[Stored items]
_ _ _

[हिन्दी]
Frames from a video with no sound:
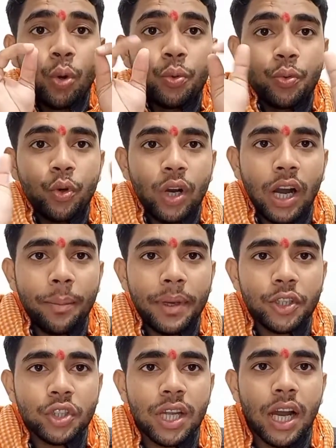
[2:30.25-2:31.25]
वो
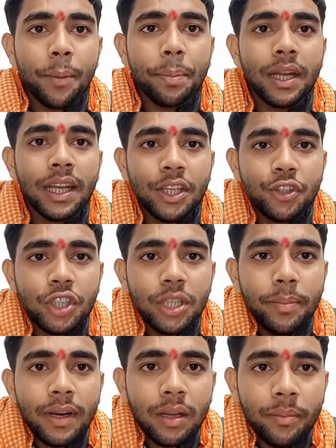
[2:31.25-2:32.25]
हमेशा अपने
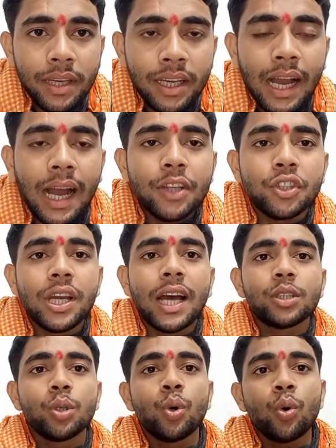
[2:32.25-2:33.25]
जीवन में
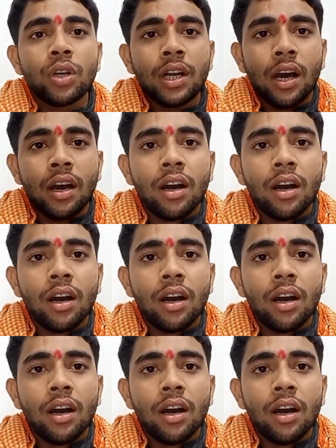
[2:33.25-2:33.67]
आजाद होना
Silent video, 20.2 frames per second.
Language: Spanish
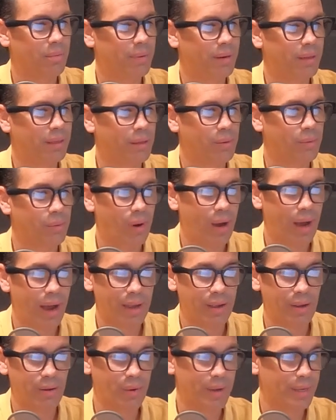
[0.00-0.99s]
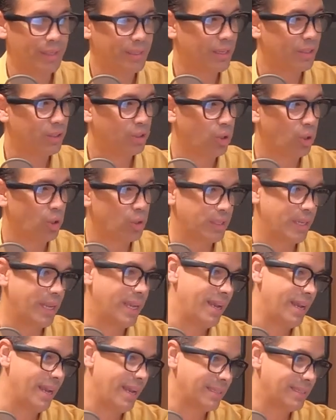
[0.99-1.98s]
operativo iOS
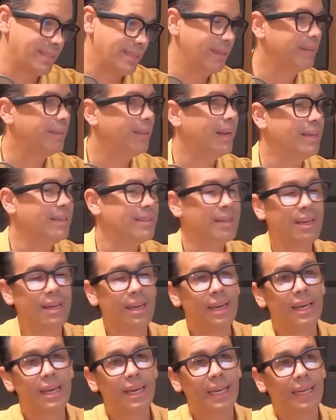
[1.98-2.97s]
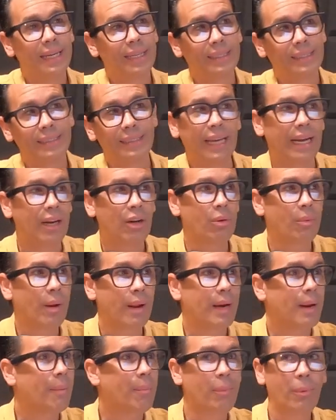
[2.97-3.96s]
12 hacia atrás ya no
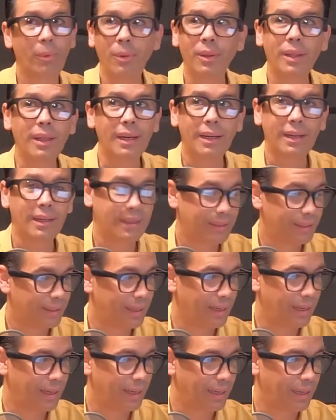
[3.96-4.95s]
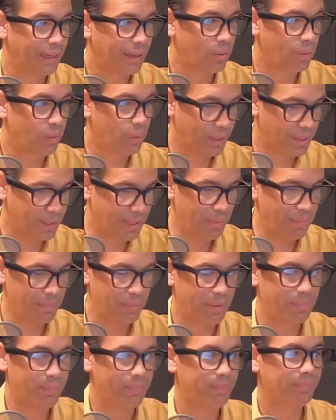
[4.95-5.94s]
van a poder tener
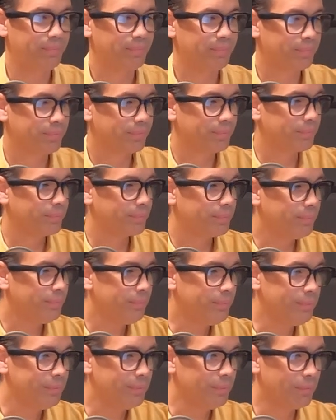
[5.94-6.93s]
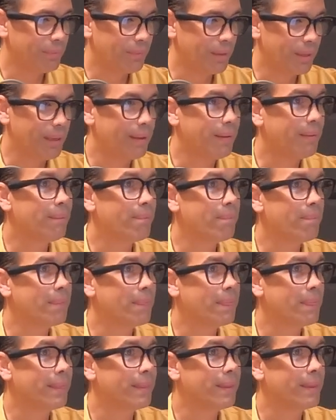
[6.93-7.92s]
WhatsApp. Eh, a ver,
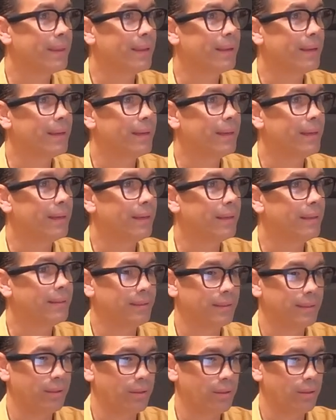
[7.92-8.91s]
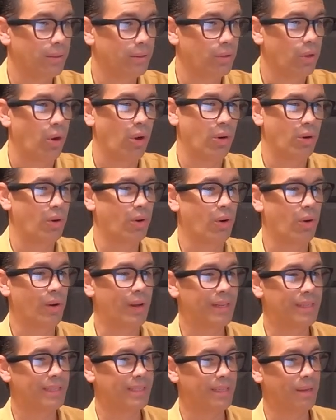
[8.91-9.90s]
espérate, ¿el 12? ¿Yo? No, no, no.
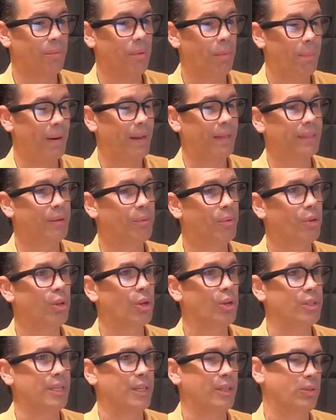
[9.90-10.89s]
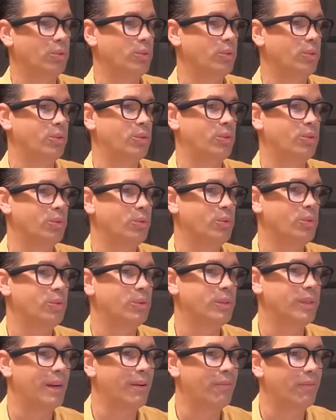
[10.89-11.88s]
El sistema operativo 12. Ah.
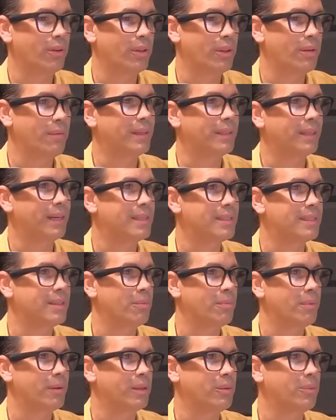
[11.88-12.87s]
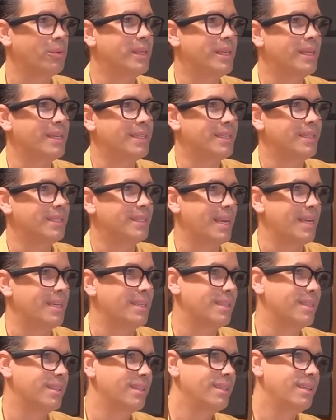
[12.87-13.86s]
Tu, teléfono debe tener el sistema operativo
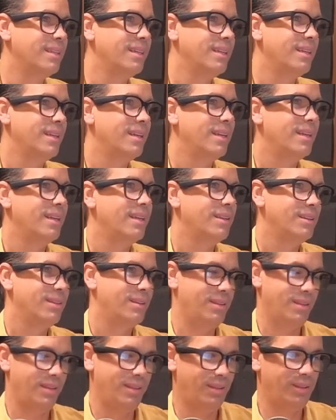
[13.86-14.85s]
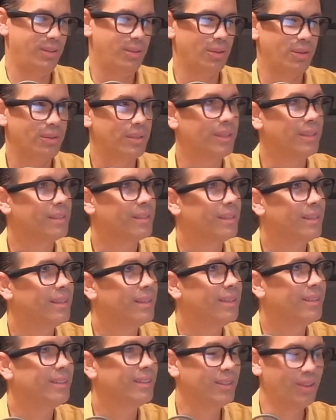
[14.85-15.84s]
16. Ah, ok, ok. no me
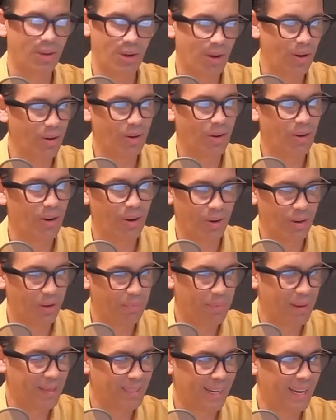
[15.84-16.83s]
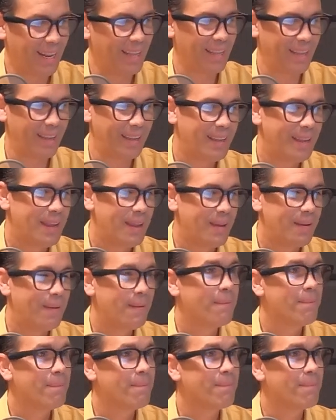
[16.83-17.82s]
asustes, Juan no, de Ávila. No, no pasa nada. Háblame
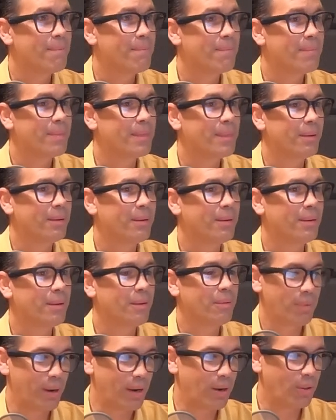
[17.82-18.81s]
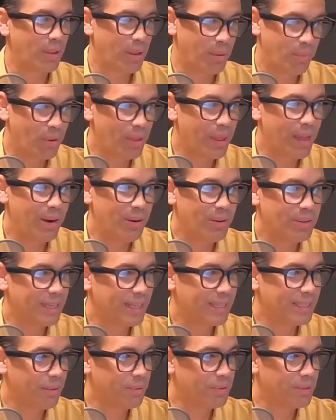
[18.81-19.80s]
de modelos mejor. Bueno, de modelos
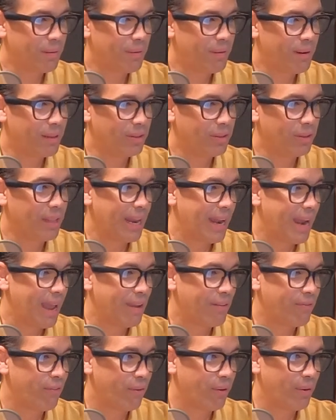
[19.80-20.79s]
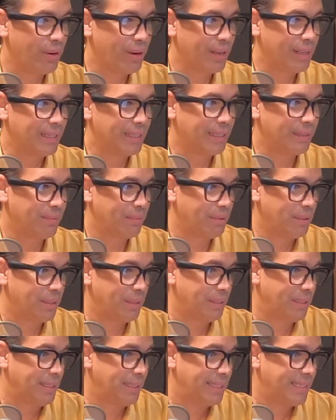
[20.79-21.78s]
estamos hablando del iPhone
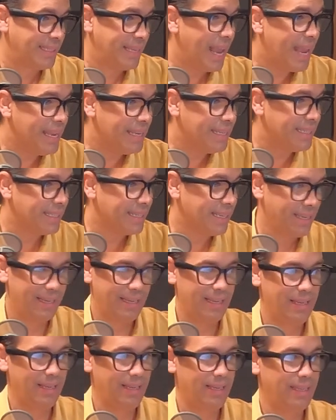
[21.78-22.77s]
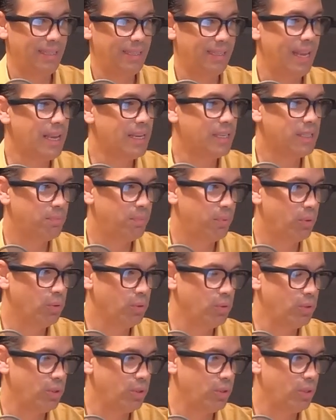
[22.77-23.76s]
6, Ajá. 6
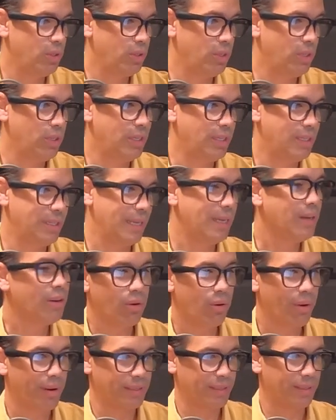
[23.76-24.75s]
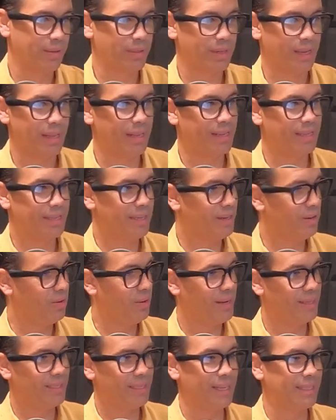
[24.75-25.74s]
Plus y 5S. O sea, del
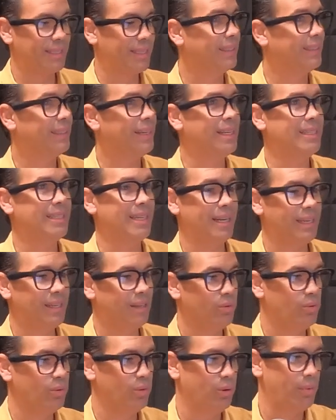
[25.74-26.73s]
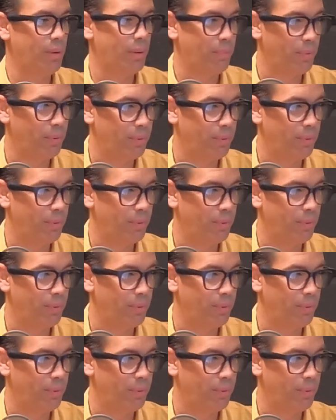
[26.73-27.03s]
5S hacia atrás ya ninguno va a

_ _ _

[YOUR INSTRUCTIONS]
With the pictures left out, copy exactly the lines from the line holding "[3.96-4.95s]" through the final line of the records, including both.

[FINAL ANSWER]
[3.96-4.95s]
[4.95-5.94s]
van a poder tener
[5.94-6.93s]
[6.93-7.92s]
WhatsApp. Eh, a ver,
[7.92-8.91s]
[8.91-9.90s]
espérate, ¿el 12? ¿Yo? No, no, no.
[9.90-10.89s]
[10.89-11.88s]
El sistema operativo 12. Ah.
[11.88-12.87s]
[12.87-13.86s]
Tu, teléfono debe tener el sistema operativo
[13.86-14.85s]
[14.85-15.84s]
16. Ah, ok, ok. no me
[15.84-16.83s]
[16.83-17.82s]
asustes, Juan no, de Ávila. No, no pasa nada. Háblame
[17.82-18.81s]
[18.81-19.80s]
de modelos mejor. Bueno, de modelos
[19.80-20.79s]
[20.79-21.78s]
estamos hablando del iPhone
[21.78-22.77s]
[22.77-23.76s]
6, Ajá. 6
[23.76-24.75s]
[24.75-25.74s]
Plus y 5S. O sea, del
[25.74-26.73s]
[26.73-27.03s]
5S hacia atrás ya ninguno va a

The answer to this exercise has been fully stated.